Chipotle Bull Helps Erase Year's Woes With Green Light to Buy

(Bloomberg) -- Chipotle Mexican Grill Inc. shares have fully recovered from a downward spiral that started last summer and bottomed out in February, and Wall Street analysts are taking note.

The average price target among analysts tracked by Bloomberg has risen 46 percent since mid-April, struggling to keep pace with the stock itself, which is trading at its highest since March 2016 after Morgan Stanley analyst John Glass earlier upgraded the popular Mexican restaurant chain to overweight from equal-weight. Glass is now ahead of the curve, raising his price target to a Street-high $600 from $413. It was the latest in a string of nine upgrades to neutral or buy ratings since Chipotle hired Brian Niccol away from Taco Bell as its new chief executive officer in February.

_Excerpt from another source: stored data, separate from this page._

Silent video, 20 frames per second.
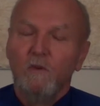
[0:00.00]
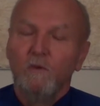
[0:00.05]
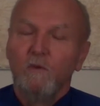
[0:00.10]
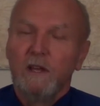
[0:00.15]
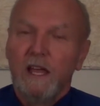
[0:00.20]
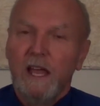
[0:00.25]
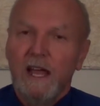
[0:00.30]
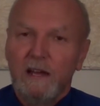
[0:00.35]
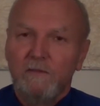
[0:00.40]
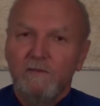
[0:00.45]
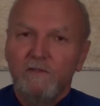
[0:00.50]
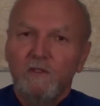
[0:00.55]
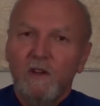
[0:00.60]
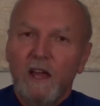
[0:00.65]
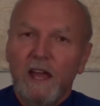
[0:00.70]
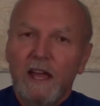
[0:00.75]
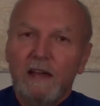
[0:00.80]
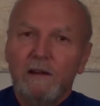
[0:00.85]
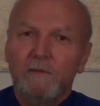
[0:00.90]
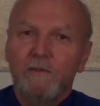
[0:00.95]
We have to
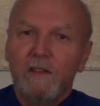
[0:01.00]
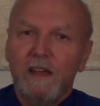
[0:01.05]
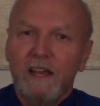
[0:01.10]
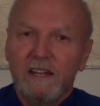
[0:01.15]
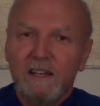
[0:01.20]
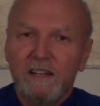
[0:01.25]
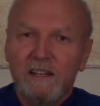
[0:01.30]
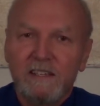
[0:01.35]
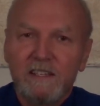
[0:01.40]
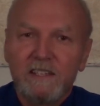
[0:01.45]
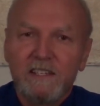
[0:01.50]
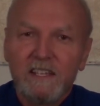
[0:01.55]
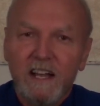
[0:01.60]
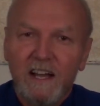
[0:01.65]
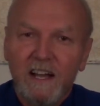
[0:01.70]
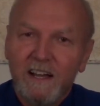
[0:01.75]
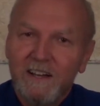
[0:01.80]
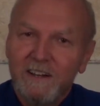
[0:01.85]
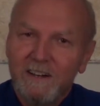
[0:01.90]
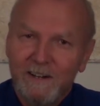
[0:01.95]
have that
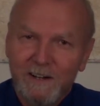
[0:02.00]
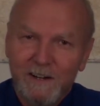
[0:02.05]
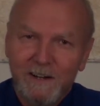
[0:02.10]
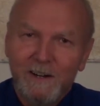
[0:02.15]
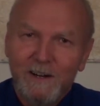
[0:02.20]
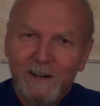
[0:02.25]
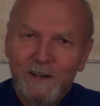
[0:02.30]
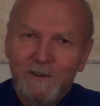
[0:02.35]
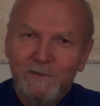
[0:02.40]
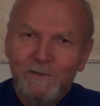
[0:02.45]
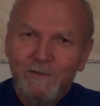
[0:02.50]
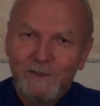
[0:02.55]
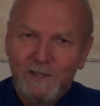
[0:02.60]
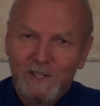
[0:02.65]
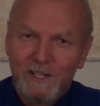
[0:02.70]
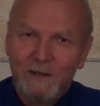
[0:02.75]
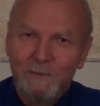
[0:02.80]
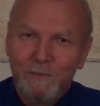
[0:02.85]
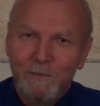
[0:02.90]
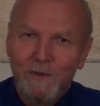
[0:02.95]
desire for
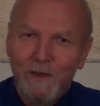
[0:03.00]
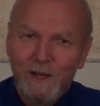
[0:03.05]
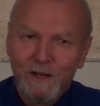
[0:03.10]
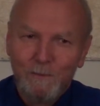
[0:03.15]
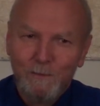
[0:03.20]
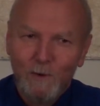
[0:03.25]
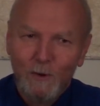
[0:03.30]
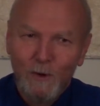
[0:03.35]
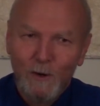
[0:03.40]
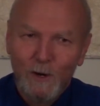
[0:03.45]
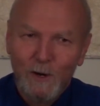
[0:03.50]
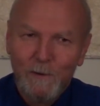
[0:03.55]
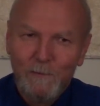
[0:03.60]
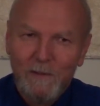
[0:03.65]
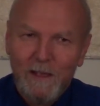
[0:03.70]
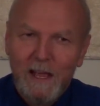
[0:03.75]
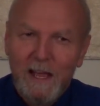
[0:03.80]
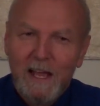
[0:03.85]
something more.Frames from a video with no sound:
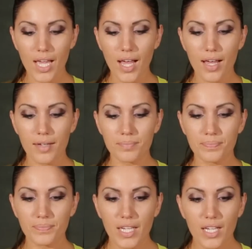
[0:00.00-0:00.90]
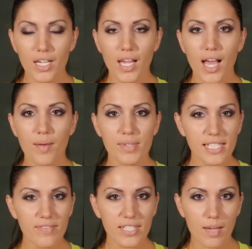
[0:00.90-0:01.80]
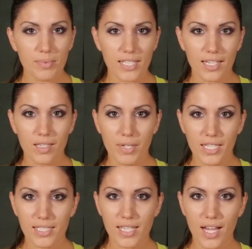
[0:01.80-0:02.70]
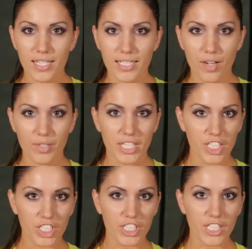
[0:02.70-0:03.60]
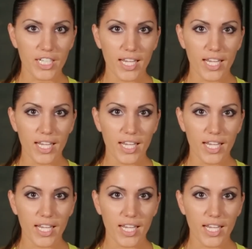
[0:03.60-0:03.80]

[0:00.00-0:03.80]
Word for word: Um, I received a couple second opinions on it down here.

Chipotle Bull Helps Erase Year's Woes With Green Light to Buy

News of that management shakeup broke the evening Chipotle closed at a five-year low on Feb. 13, and the market immediately reacted, with shares more than doubling since. Glass sees the management and incentive plans targeted at delivering a bull case for earnings, while the company has “plenty of low hanging opportunities” to help sales. After years of resistance to change on its menu, the company has started to experiment under Niccol’s leadership, introducing late-night deals, milkshakes, nachos and even bacon at some locations.

Aside from a brief illness scare at an Ohio location two weeks ago, Chipotle has been able to implement its changes in a year largely devoid of controversy, a welcome relief after a norovirus outbreak sent shares tumbling last July. Mockery of its new queso dip last fall -- a rare new product Chipotle did launch before Niccol took over -- didn’t help the company’s reputation, either.

The stock still has a long way to go to reach its record high from 2015 before a series of autumn E. coli and norovirus outbreaks slashed shares by a third through year end. But the company appears to be back on stable ground after starting the year embroiled in uncertainty.